Thursday, 31 May 2012
Scientists have pinpointed the ‘stay green' DNA in barley in new research that may help farmers to grow better crops in areas of drought, heat and salinity.
In an international collaboration, researchers studied a set of 292 barley accessions from the International Center for Agricultural Research in the Dry Areas (ICARDA) in Aleppo, Syria. The accessions were collected from 35 countries in six geographic regions including Africa, Middle East Asia, North East Asia, Arabian Peninsula, Australia and Europe.
The collaboration was between The University of Western Australia's Institute of Agriculture and researchers in China, the United States and Syria.
Using a molecular biology technique known as EcoTILLING that allows direct identification of natural mutations in specific genes, the researchers were able to identify 23 DNA sequence variations, 17 of which occurred in the gene coding region. Two of the 17 DNA sequence variations in the coding region are predicted to cause malfunctioned proteins, which will cause change in barley phenotypic traits.
By gaining a better understanding of the genetic variation in genes that encode the light harvesting chlorophyll a/b-binding proteins (LHCP), plant breeders will be able to use these DNA sequence variations as DNA markers to improve the ‘stay green' efficiency of plants.
The study found that samples from Middle East Asia had the highest genetic diversity in genes that encode the LHCP. The barley species Hordeum spontaneum showed greater genetic diversity than Hordeum vulgare, leading researchers to conclude that crossing and transfer of genes from Middle East Asian accession into cultivated barley will enhance genetic diversity.
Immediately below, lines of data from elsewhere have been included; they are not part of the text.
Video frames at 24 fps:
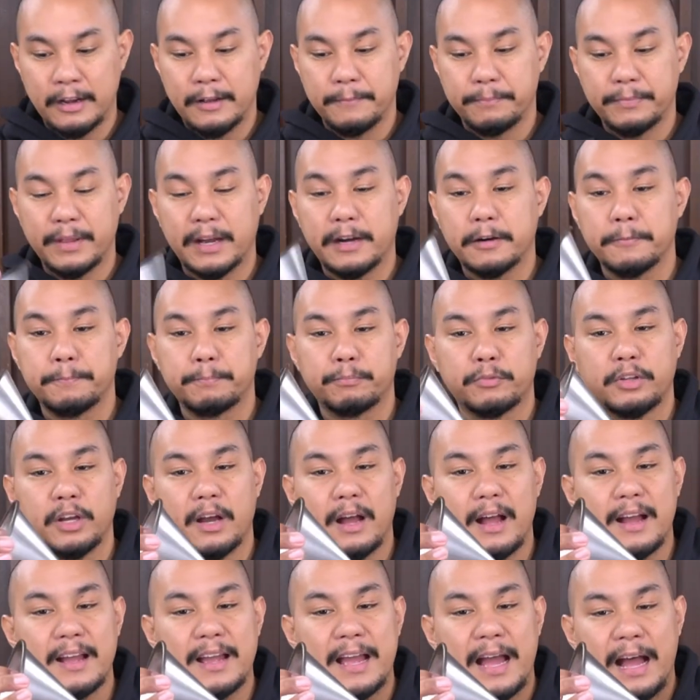Now, to
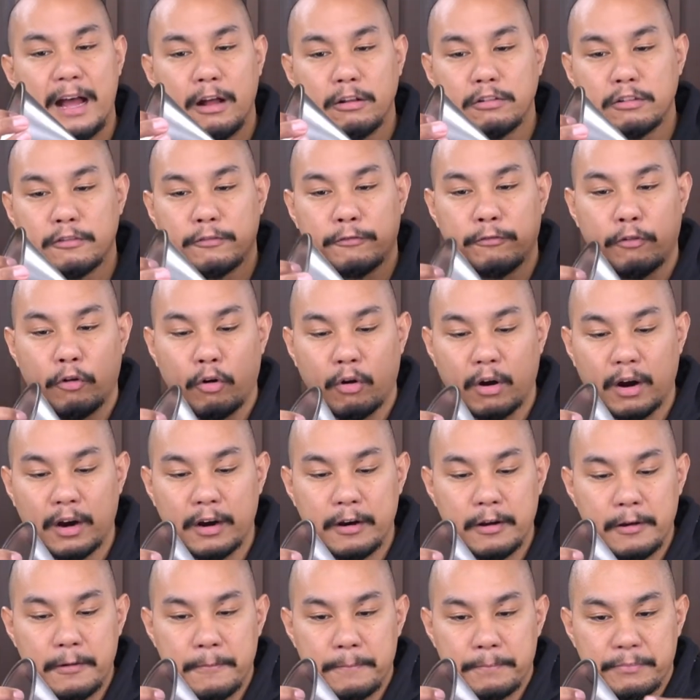account
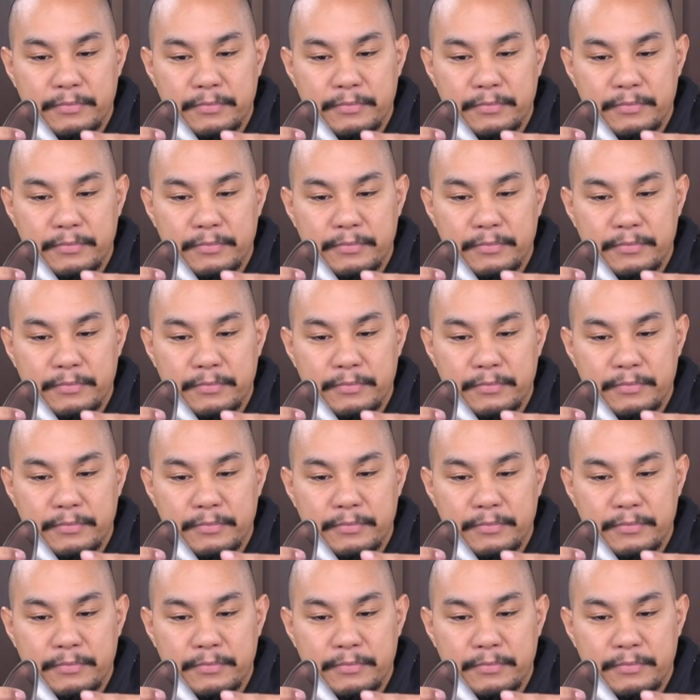for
Barley is an important cereal crop grown during winter/spring in dryland areas of the world for both food and feed.
In Western Australia, barley is the second most important cereal crop after wheat. Some 85 per cent of WA barley production is exported playing an important part in the international barley trade where it provides around one sixth of the worlds' traded malting barley.
Future research will use the latest study Allelic Variations of a Light Harvesting Chlorophyll A/B-Binding Protein Gene (Lhcb 1) Associated with Agronomic Traits in Barley published by PLoS One online to focus more closely on the drought resistance of barley lines.
UWA has Memoranda of Understanding with Guangzhou University (GZU) and ICARDA and actively collaborates with both institutions.
The ICARDA gene bank holds the largest collection of barley genetic resources in the world, including wild types and land races with tremendous potential for genetic variation in resistance to drought and heat stress.